О чем только ни говорят мои гости в такие вот вечера! И о делах семейных, и о проблемах государственных, и о Боге, и об академических скандалах. Покаянную исповедь академика, которого власти заставили подписать непристойное публичное письмо, сменяет деловой отчет молодого математика, который готовится эмигрировать в Израиль; вернувшийся из заграничной командировки ученый ахает по поводу того, как оборудованы тамошние лаборатории, а его коллега советуется, как вести себя перед лицом организованной в институте травли. Случаются и споры, и ссоры. Ибо люди собираются хоть и хорошие, но разные. И взгляды у всех — религиозные, политические, общественные — нисколько не схожи. Вот тут-то и открывается «философия» миллиона…
В беседах наших выяснилось, между прочим, важное обстоятельство: собеседники по-разному понимают самые термины — нравственность, мораль. Между тем терминологическая эта тонкость совсем не безразлична для понимания дальнейшего.
Мы постоянно слышим словосочетание «мораль и нравственность». Союз «и» дает основание предполагать, что перед нами не синонимы, а два разных понятия. Однако новейшее издание Большой советской энциклопедии утверждает, что «нравственность то же, что мораль» [96] . Не различают два эти понятия и мои слушатели. Мне кажется, однако, что мораль и нравственность существенно различаются между собой. Нравственность, как я понимаю, вырастает на почве нравов, обычаев, традиций и представляет собой форму приспособления личности к социальной группе. Заповеди: не убий, не укради, не пожелай жены ближнего твоего — есть заповеди нравственные. Нравственные (и безнравственные) поступки обычно вполне явственны для окружающих и не требуют дополнительного толкования. Безнравственность есть попрание нравственных принципов, принятых в данной общественной группе. В частности, ученому, согласно нравственным принципам его клана, надлежит быть строго правдивым в проведении опыта и в оценке полученных данных. Ему следует также достойно вести себя по отношению к своим коллегам, не унижать себя передержками в собственных научных сообщениях, быть честным при рецензировании чужих работ, не кривить душой при голосовании на Ученом совете и т. д.
96
БСЭ. Третье издание, 1974 г., т. 18, стр. 144. Статья: «Нравственность».
Мораль есть осознание себя в качестве человека, личности.
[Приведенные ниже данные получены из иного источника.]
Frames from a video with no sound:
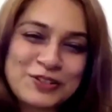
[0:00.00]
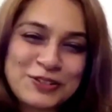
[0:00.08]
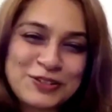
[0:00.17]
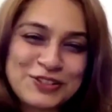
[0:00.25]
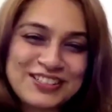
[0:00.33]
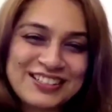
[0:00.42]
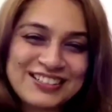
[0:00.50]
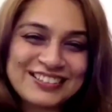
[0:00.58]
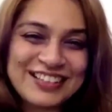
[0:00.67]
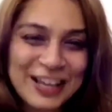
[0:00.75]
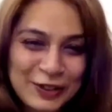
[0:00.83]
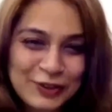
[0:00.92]
to you today.
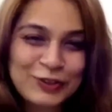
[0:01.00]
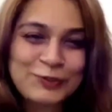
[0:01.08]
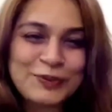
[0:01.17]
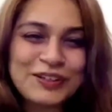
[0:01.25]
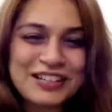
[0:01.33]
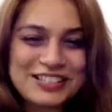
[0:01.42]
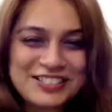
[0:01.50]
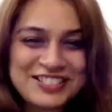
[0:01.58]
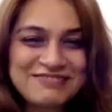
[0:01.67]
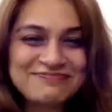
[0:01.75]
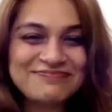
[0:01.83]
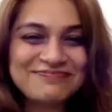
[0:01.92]
Thank you, Rituparna ji.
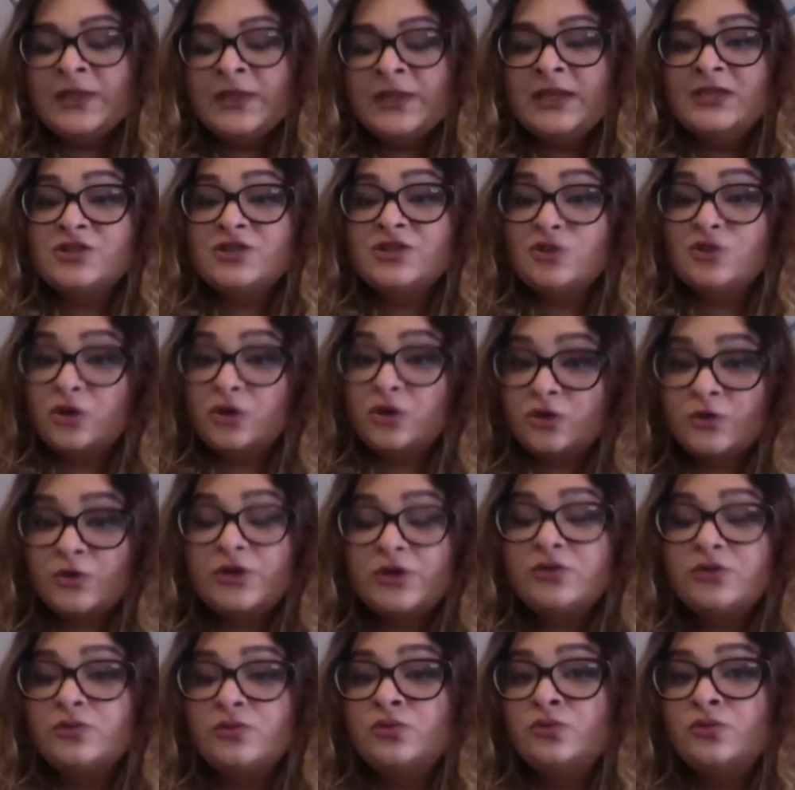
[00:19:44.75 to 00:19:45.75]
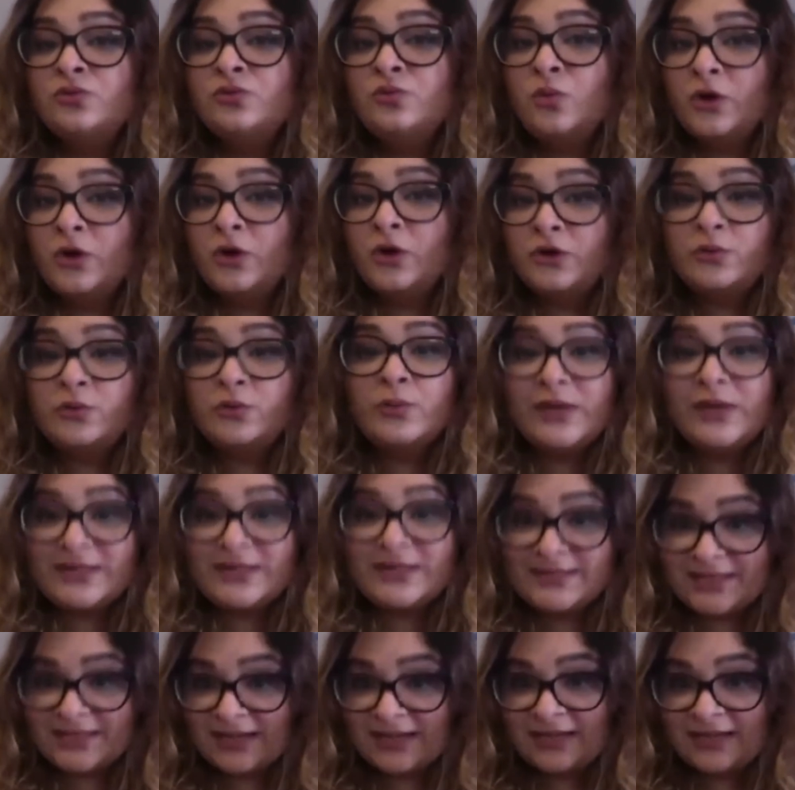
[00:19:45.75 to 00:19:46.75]
is not going to want to
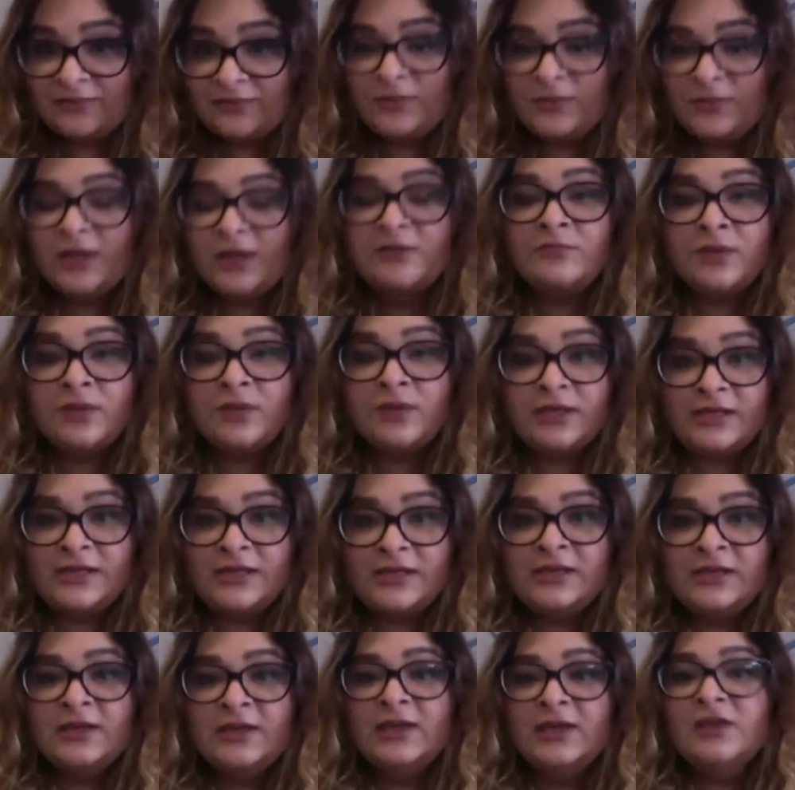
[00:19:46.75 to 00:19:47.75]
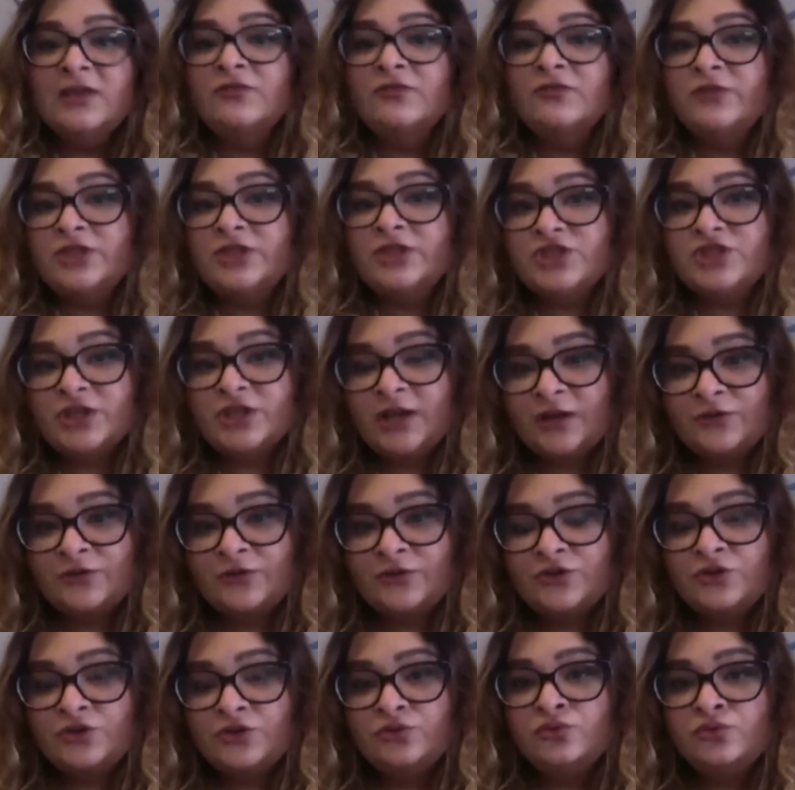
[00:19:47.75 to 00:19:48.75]
waste time and money in reaching
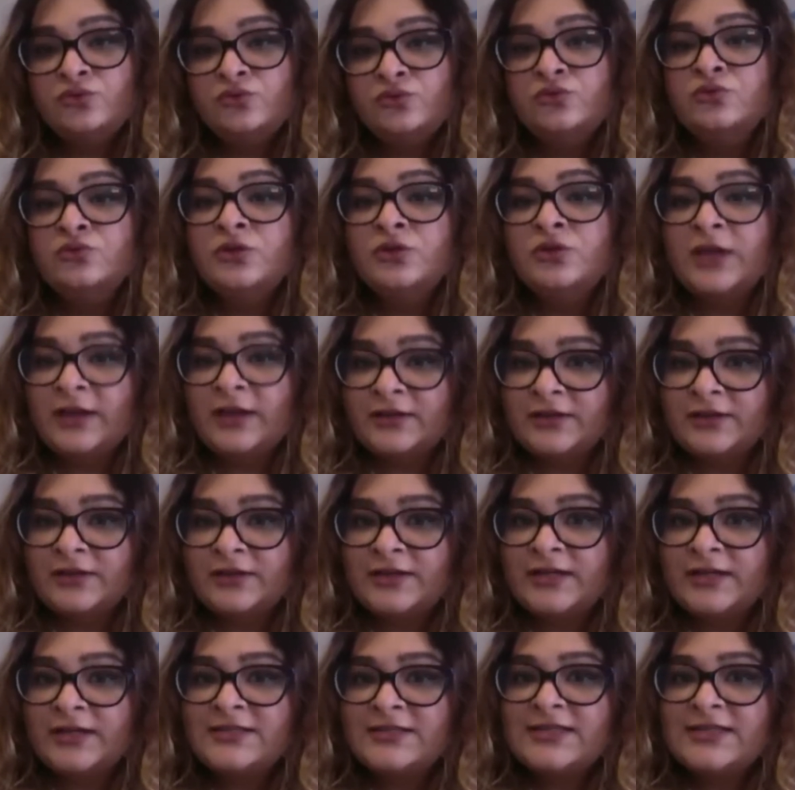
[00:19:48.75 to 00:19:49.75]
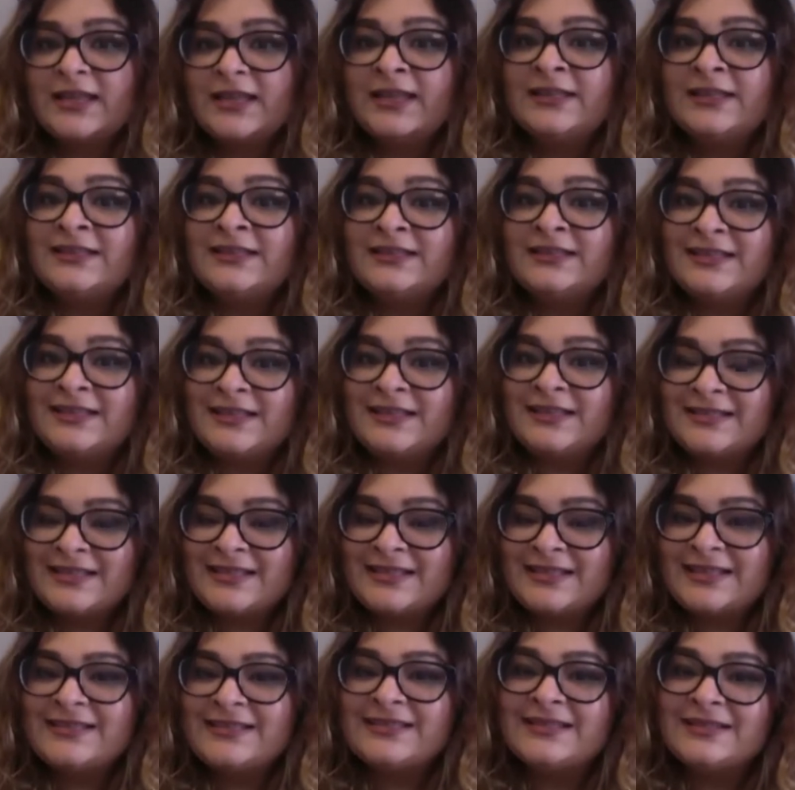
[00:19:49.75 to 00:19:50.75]
out to candidates, and this
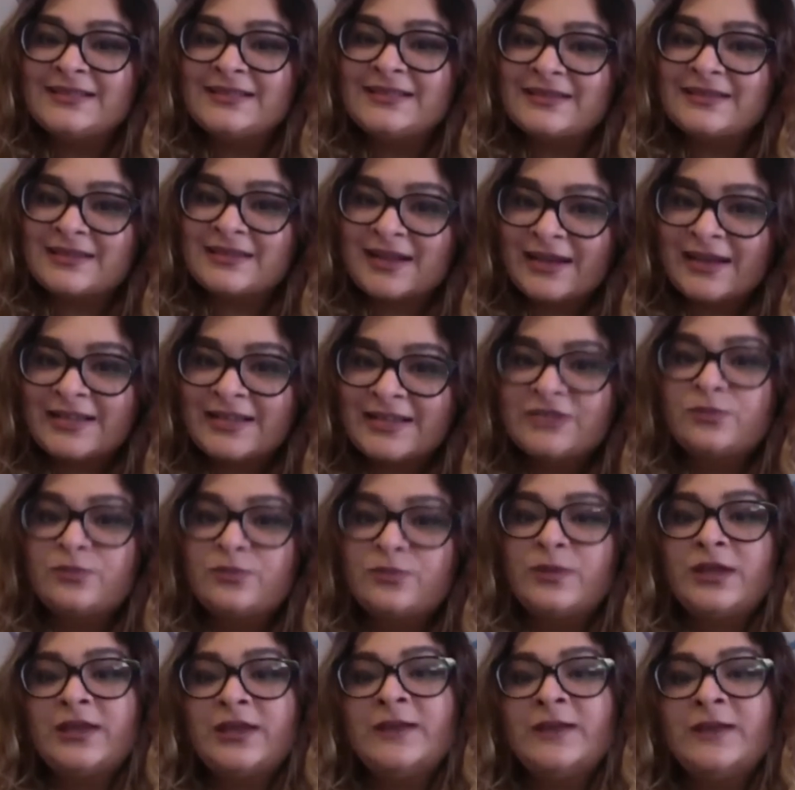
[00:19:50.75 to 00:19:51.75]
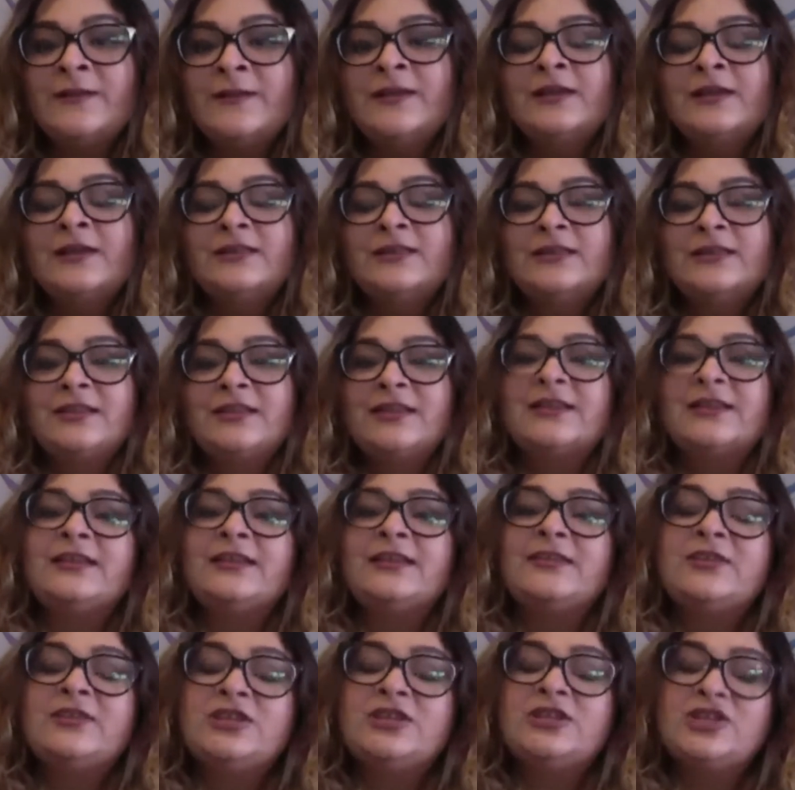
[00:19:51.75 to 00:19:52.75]
is the right way that they can
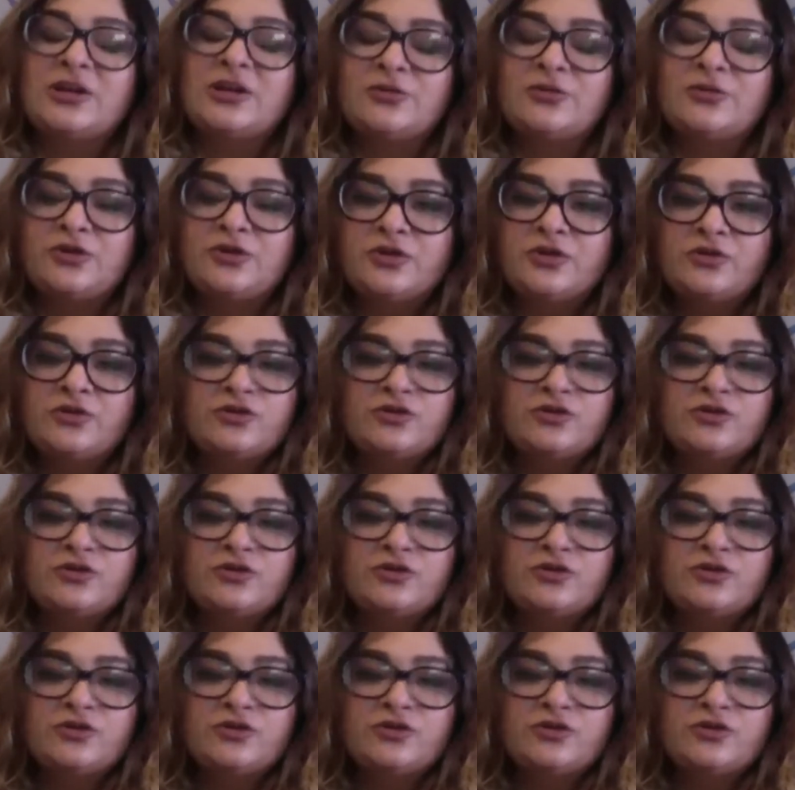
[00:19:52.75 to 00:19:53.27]
reach out to you.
Мораль выражает личную позицию человека в самых важных сферах соприкосновения его с миром. Моральные принципы определяют отношения человека:
— с обществом и государством;
— с природой;
— с Богом.
Рудольф Гесс, комендант лагеря смерти в Освенциме, был хорошим семьянином, любящим мужем и заботливым отцом. Он и на службе считался человеком корректным, справедливым, сотрудники его уважали. В своей семье завел он трудовую обстановку и, как он сам писал, придавал трудовому воспитанию «решающее значение для сохранения нравственного и психического здоровья». Но признаем ли мы Гесса человеком моральным?